Getting the Horror Out of My Head

Around 2:45 a.m. my daughter could not find one of her stuffed sleeping companions. She woke up and called out. Since Ellen went in earlier to deal with something else at about 1:00 a.m., I took this one. I also took it because I was already awake "enjoying" one of the worst flashback episodes in a while. Taking care of Ava gave me a five minute distraction from those awful images. If you do not want to know what they are, I suggest you stop reading now. I am hoping that by putting them here in this blog that this particular flashback does not visit for a very long time if ever again.

It all starts out when the ambulance arrives at the house and Ellen and Colin ride off to the hospital. I am left at home with Ava and the two police officers in her bedroom, and my friend/neighbor waiting in the living room to take us over to the hospital as soon as the police cease their interrogation. It is around 11:45 p.m., pitch black outside minus the flashing police lights and not much brighter inside. I am sitting on the edge of Ava's bed, holding her tight. One police office is standing about two steps into Ava's room, the other just outside the door frame. They are stoic shadowy figures in the dim light, the only thing moving was the closer officer's mouth as he asked question after question, and the other officer's hands as her wrote down answer after answer. I am crying and hysterical holding my daughter as tight as possible. The questioning goes on for what seems like an eternity until the phone rings with that fateful call. It was Ellen. Colin had died at the hospital. I hang up the phone and held Ava even closer. She is confused and terrified by the men in the house and her Daddy in tears and shock. Without any hesitation, the closest officer goes right on with his questioning. I yelled at him to get out of Ava's room. He did not budge. I yelled again for him to get the F*&# out of Ava's room…again, he did not budge. He just went on asking more questions. I yelled one last time and told him to "give me five G^*D&*#%! minutes…my son is dead!" After he and the other officer just stood there and waited for me to collect myself as best I could, they went on finishing their questioning and my friend finally got to drive us to the hospital where I got to see my wife kneeling beside the bed with our son…tube sticking out of his nose, "the red" dried down the side of his precious little face, and doctors and nurses with long apologetic faces as I walked over and knelt by the bed so that I could say my goodbyes.

After that, the flashback often gets fuzzy as if my brain has said enough already. I guess that is just an innate human protective device to only allow us to process what we can handle at a given moment. The one thing that amazes me is that the timeline of this flashback is well over an hour, but it only takes minutes to go through the entire sequence of events all over again with a clarity that did not even exist in the moments it all happened for real. I guess that is another protective thing the brain does to keep us all from going insane. The clinicians call it "Post Traumatic Stress Disorder," but I take offense to the word disorder. To me it seems pretty normal to relive and thus try to better comprehend those horrific moments in any way and over any timeframe in which we need.

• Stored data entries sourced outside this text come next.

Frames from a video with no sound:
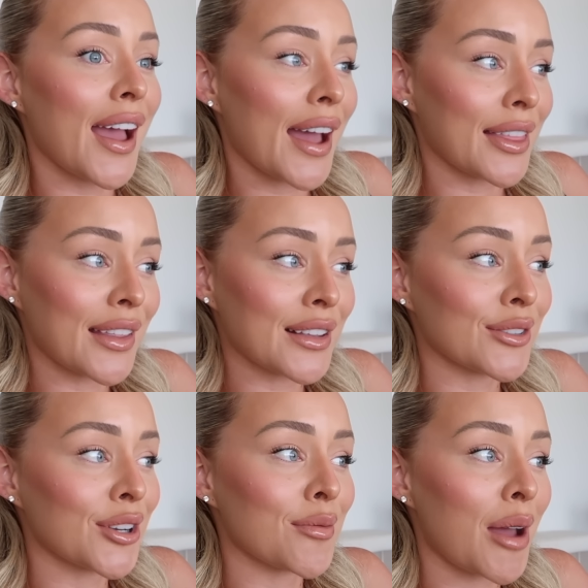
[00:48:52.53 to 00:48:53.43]
I think this
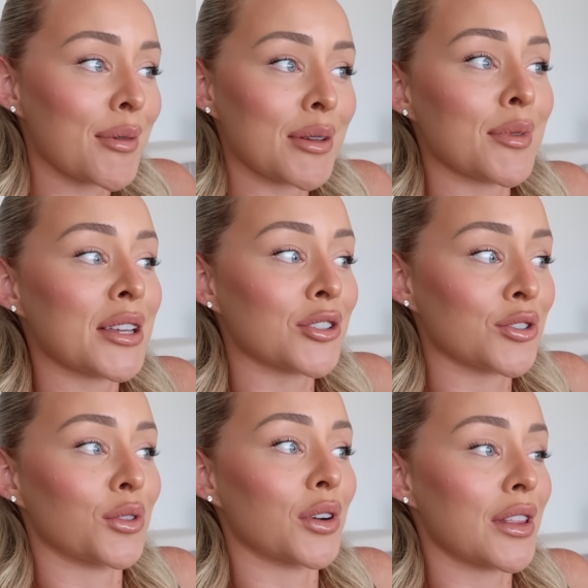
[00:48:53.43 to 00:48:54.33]
video might be a bit
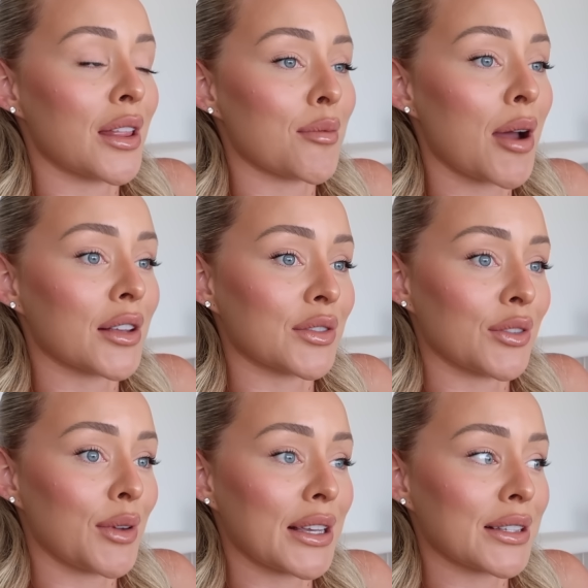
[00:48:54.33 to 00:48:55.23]
shorter than the past
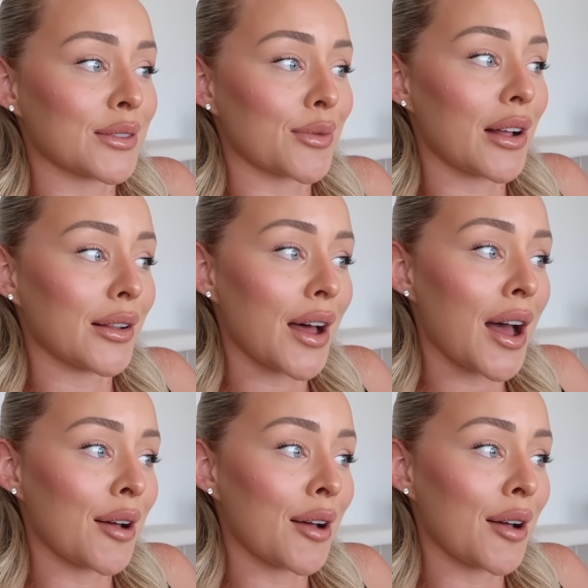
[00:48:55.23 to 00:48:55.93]
few weeks as well.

So, to you, my Colin…I am putting this one out there to try to take one more bad memory away in order to make more room for all of the great ones.

I love you always!


  1. I am so sorry that you keep having to re-live one of the most horrific moments of your life. I really wish there was more I could do. Know that Chris and I are thinking and praying for you and your family. Take care my friend, let me know if you need anything.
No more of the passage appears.